Transformei a minha fúria em coragem e força de vontade para defender, como prioridade absoluta, a humanização dos meus “consofredores”.

Muitos dizem agora que sou “amigo dos bandidos”, por denunciar vigorosamente os esquadrões da morte do SIC. Augusto Tomás e Zenú: imaginem só se o SIC tivesse enviado o seu famoso executor Pula-Pula para tratar de vocês, como tem acontecido aos supostos delinquentes do Cazenga, Cacuaco e Viana. Vocês roubaram infinitamente muito mais do que o conjunto de todos esses pilha-galinhas que foram fuzilados e de todos os outros que pululam pelo país. Talvez vocês agora compreendam, como novos alunos da escola da vida, a importância da defesa integral dos direitos humanos e do Estado de direito.

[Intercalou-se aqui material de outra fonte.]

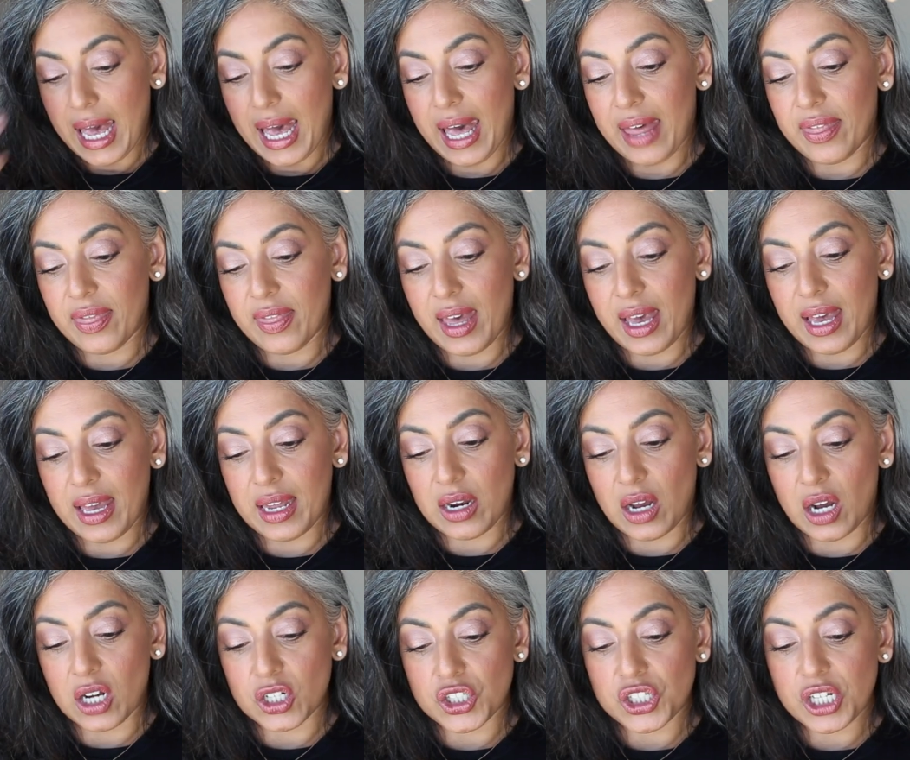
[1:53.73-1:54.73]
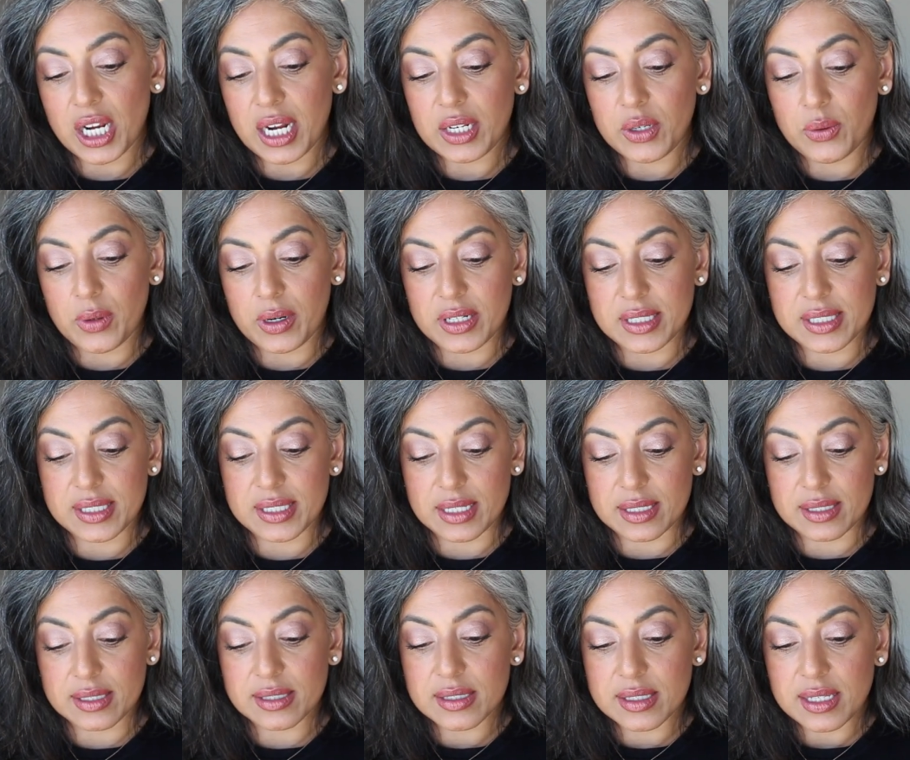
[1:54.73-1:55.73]
And then on January
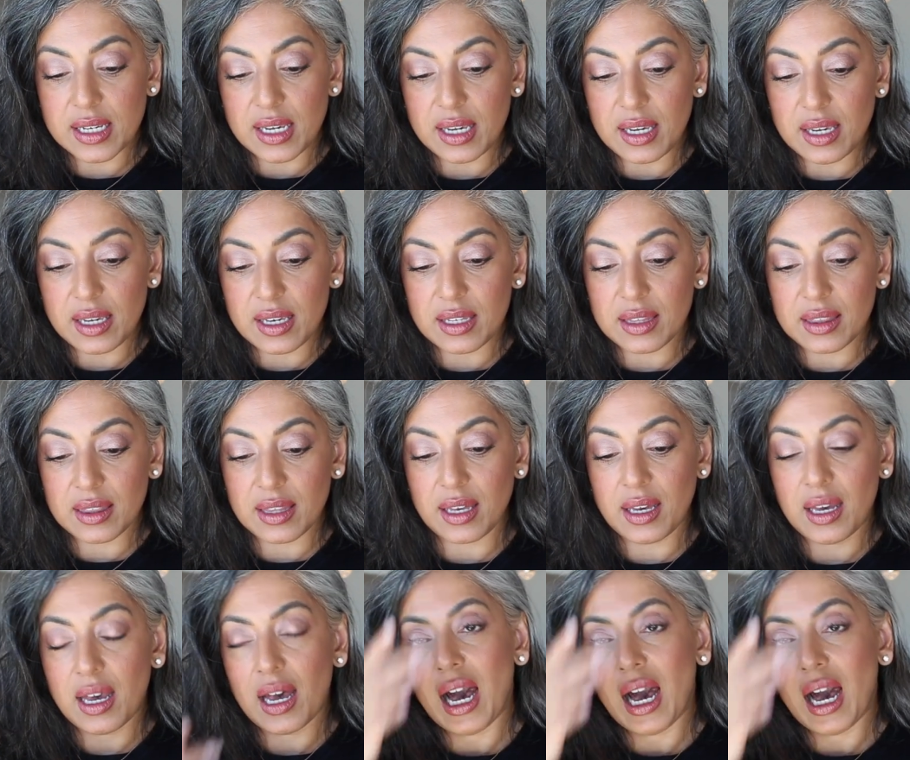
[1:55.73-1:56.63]
16th,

Vocês, Zenú e Augusto Tomás, por via da corrupção desenfreada, são também responsáveis pela desumanização, pela desgraça e pela morte de centenas de milhares de cidadãos angolanos. Como tenho escrito, a corrupção também mata.

Certamente estarão a perguntar-se de que modo mata a corrupção, já que nenhum de vocês é o ex-ministro da Saúde, José Van-Dúnem. Este médico sempre soube pilhar o sector da saúde, em tempos de cólera e outras epidemias, com grandes sorrisos públicos. Foi precisamente a sua simpatia que o tornou num dos corruptos mais perigosos e letais do país. Mas também há espaço para ele na Cadeia de São Paulo. Para ele e para muitos mais.

Nenhum acto voluntário da vossa parte diminuirá, é certo, a vossa pena aos olhos da sociedade e da justiça. Mas será sem dúvida uma grande experiência de arrependimento e redenção. Descobrirão, desse modo, a humanidade que há muito vocês perderam nos labirintos da ganância desmedida e da falta de amor ao próximo. Acredito que algum dia a tiveram.

Como vocês são demasiado egoístas, este é um conselho para tornarem mais confortável a vossa estadia nas cadeias.

O meu segundo conselho é simples também: devolvam o dinheiro e os bens roubados ao povo, de forma voluntária e patriótica. Estou aqui para vos defender também, caso os vossos direitos sejam violados na cadeia.

Artigo de Rafael Marques de Morais, publicado em Maka Angola, em 26 de setembro de 2018.